For the poor, coronavirus symptoms may include hunger, abuse and childcare crises
What are the symptoms of COVID-19? And for whom?
Put yourself in the place of a 40-year-old woman with a husband, five children between the ages of 3 and 11, and her 72-year-old mother in her family home.
Your husband worked as a cook for $11 an hour before COVID-19 hit. His restaurant has been closed since mid-March. You worked on a cleaning crew in a hotel for $10 an hour. You have been furloughed. Unemployment pay is far from enough for your family’s needs. The incentive check is long gone.
You try to clean houses but can make at most $100 a week. Your husband searches for work but says that unemployment is so high and fear of the virus so great that there are not any jobs. Your car has been repossessed, so it is hard for him to look.
Your savings are gone, and your families have no more money to lend you. You are facing eviction, and no extended family member has the space to take you in. For the first time in your life, you must rely upon a food bank. Your husband is delaying a needed surgery, and you are late to get a mammogram.
Your children have been out of school since mid-March. You cannot afford internet access and a tablet for school. How will they learn if schools don’t reopen this fall?
Your mother is going to move to be with your sister in Houston to lessen your burden. But who will take care of the children when you and your husband find work?
Your husband is sullen and emasculated. You are depressed and resentful. Your children are anxious and looking for reassurance. So, your husband drinks a lot of beer as anesthesia. He escapes to his friends’ houses, abandoning you at home every night.
One night he comes home drunk at 3 a.m. You call him worthless and a failure. He calls you a nag and worse. You’re both screaming, and the children are crying. He punches you in the face. He drags you into your bedroom by your hair. Your 11-year-old son tries to rescue you, but your husband slings him across the room, breaking the boy’s wrist. Your husband runs away.
A neighbor takes you and your son to the ER. Your son tells the nurse the truth, but you are afraid to be honest with Child Protective Services and the police. The CPS worker says you must not allow your husband back into the home. But how can your children survive without your husband when jobs come back?

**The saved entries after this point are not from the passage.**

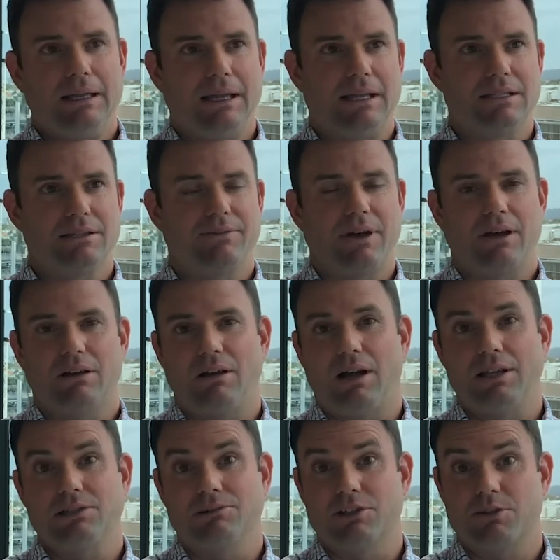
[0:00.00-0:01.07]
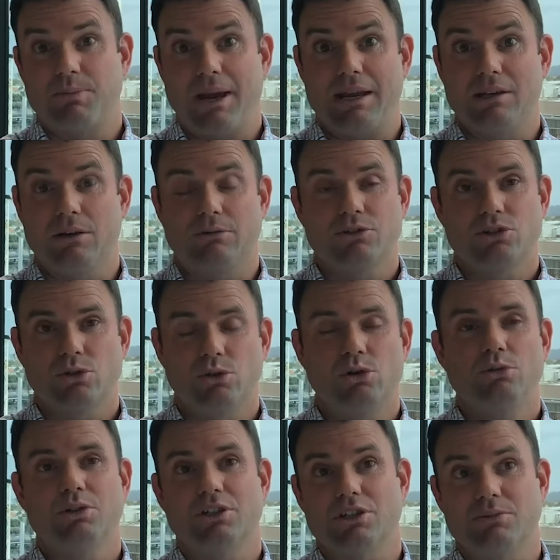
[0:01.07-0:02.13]
it's if our clients are expanding
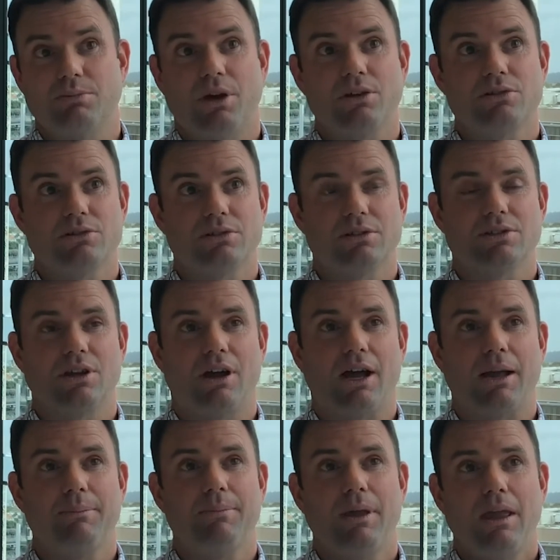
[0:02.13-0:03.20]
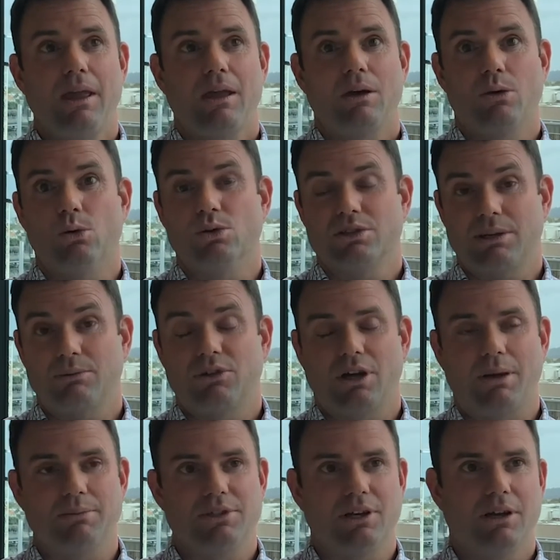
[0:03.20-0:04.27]
offshore, which is most of the time, or
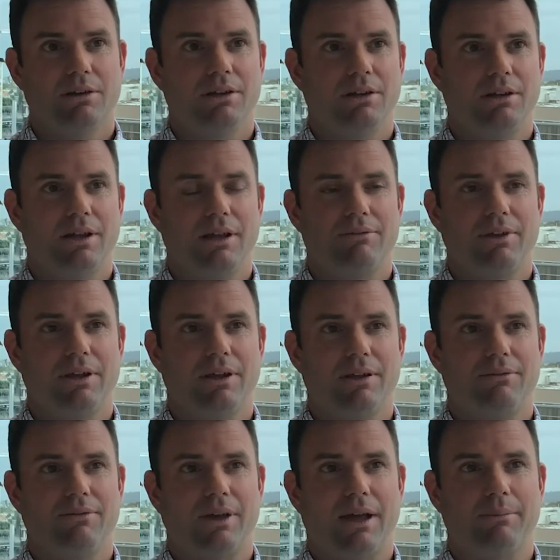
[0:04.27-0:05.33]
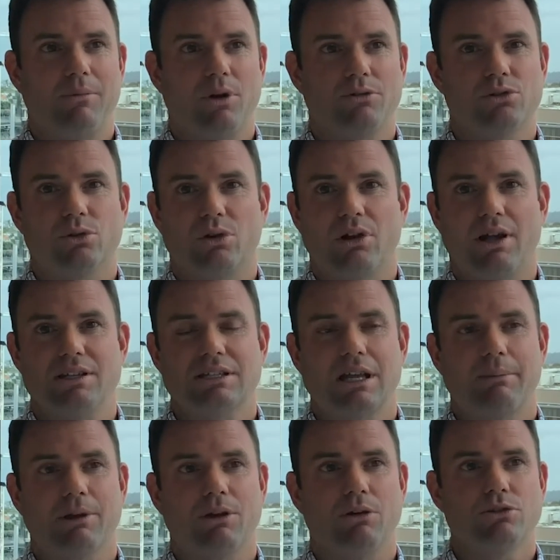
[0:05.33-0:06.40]
sometimes you know you, have, you have um, offshore clients
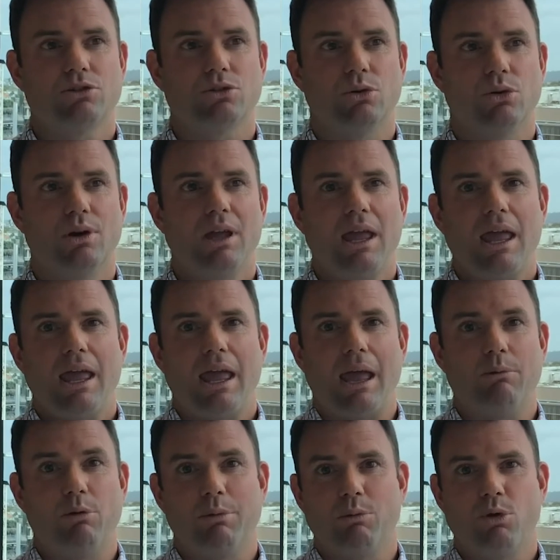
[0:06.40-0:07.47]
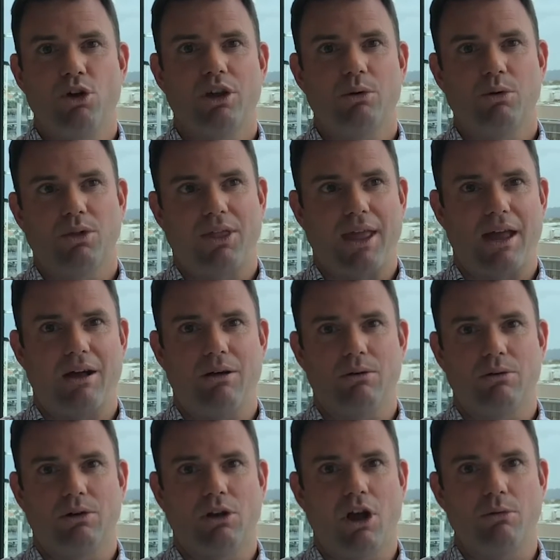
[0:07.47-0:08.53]
coming onshore, and we'll be working with our
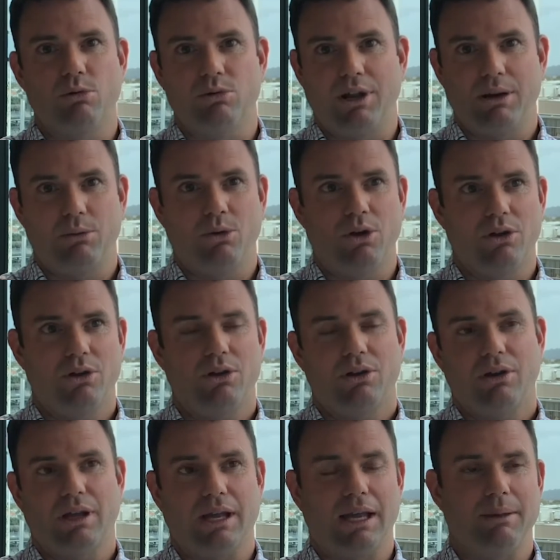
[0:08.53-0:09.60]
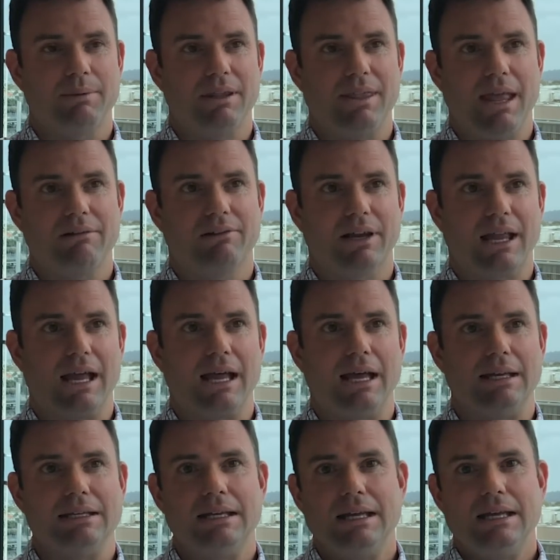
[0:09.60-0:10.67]
global network um, in that
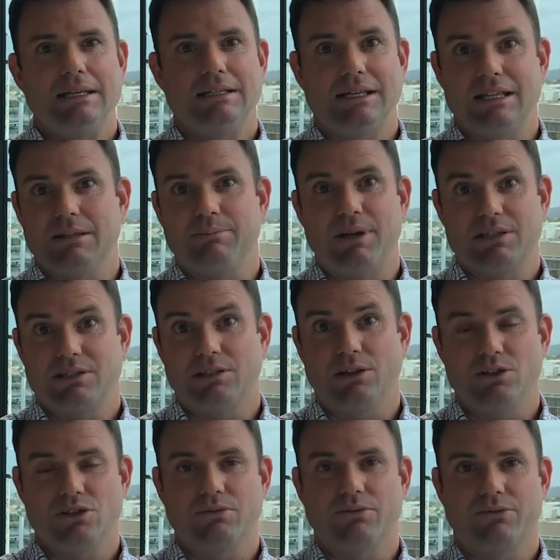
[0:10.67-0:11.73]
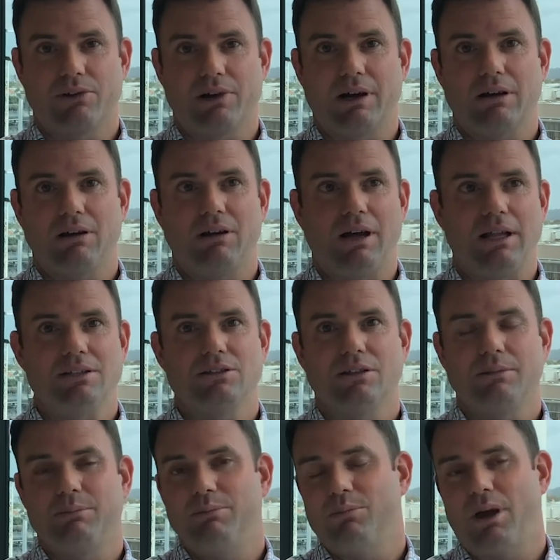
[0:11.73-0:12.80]
regard to get the best solution for our clients. So
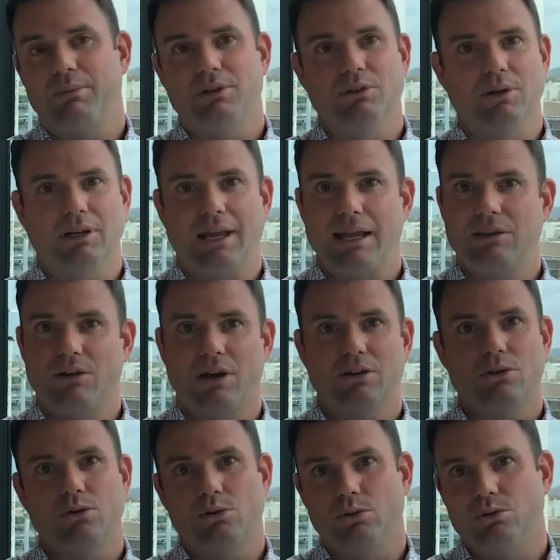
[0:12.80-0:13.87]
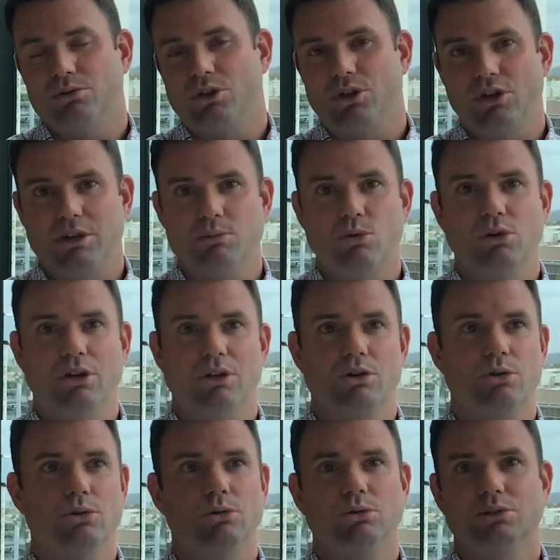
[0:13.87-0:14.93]
you might be doing late night calls, early morning
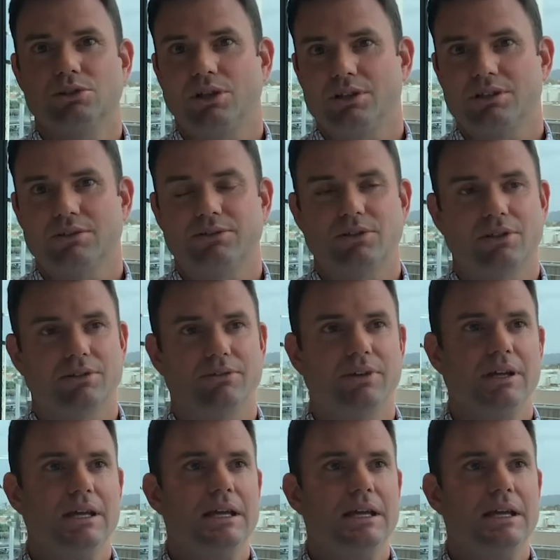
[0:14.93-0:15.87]
calls, lots of sort of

The CPS worker refers you to the Methodist Justice Ministry to file for a protective order, a divorce and child support. CPS threatens to take your children away if you fail to follow through.
Is there no chance for a return to the way things were before the pandemic? Your husband crossed a wide, deep line. You have some wrenching decisions to make.
This is the kind of plight that has been brought to us at the Methodist Justice Ministry daily since COVID-19 hit. For 14 years, our lawyers have been filing without charge lawsuits to protect victims of family violence and child abuse. And we have provided free licensed professional counseling, emergency financial help, support for hard decision-making and friendship.
Just since mid-March, we have received more than 300 new requests for legal and financial help in these kinds of situations — requests that we recognize as symptoms of the virus just as surely as a pulmonologist recognizes shortness of breath.
For the poor, COVID-19 symptoms include hunger, eviction and homelessness, loss of ability to find work and get to work, neglect of medical needs, lack of childcare and education, and inability to provide for children.
Terrible family stresses leading to alcohol abuse, family violence and child abuse. Anxiety, fear, and anger are sometimes stronger than human frailty. And just as the medical symptoms need treatment, so do these dangerous outcomes for poor families.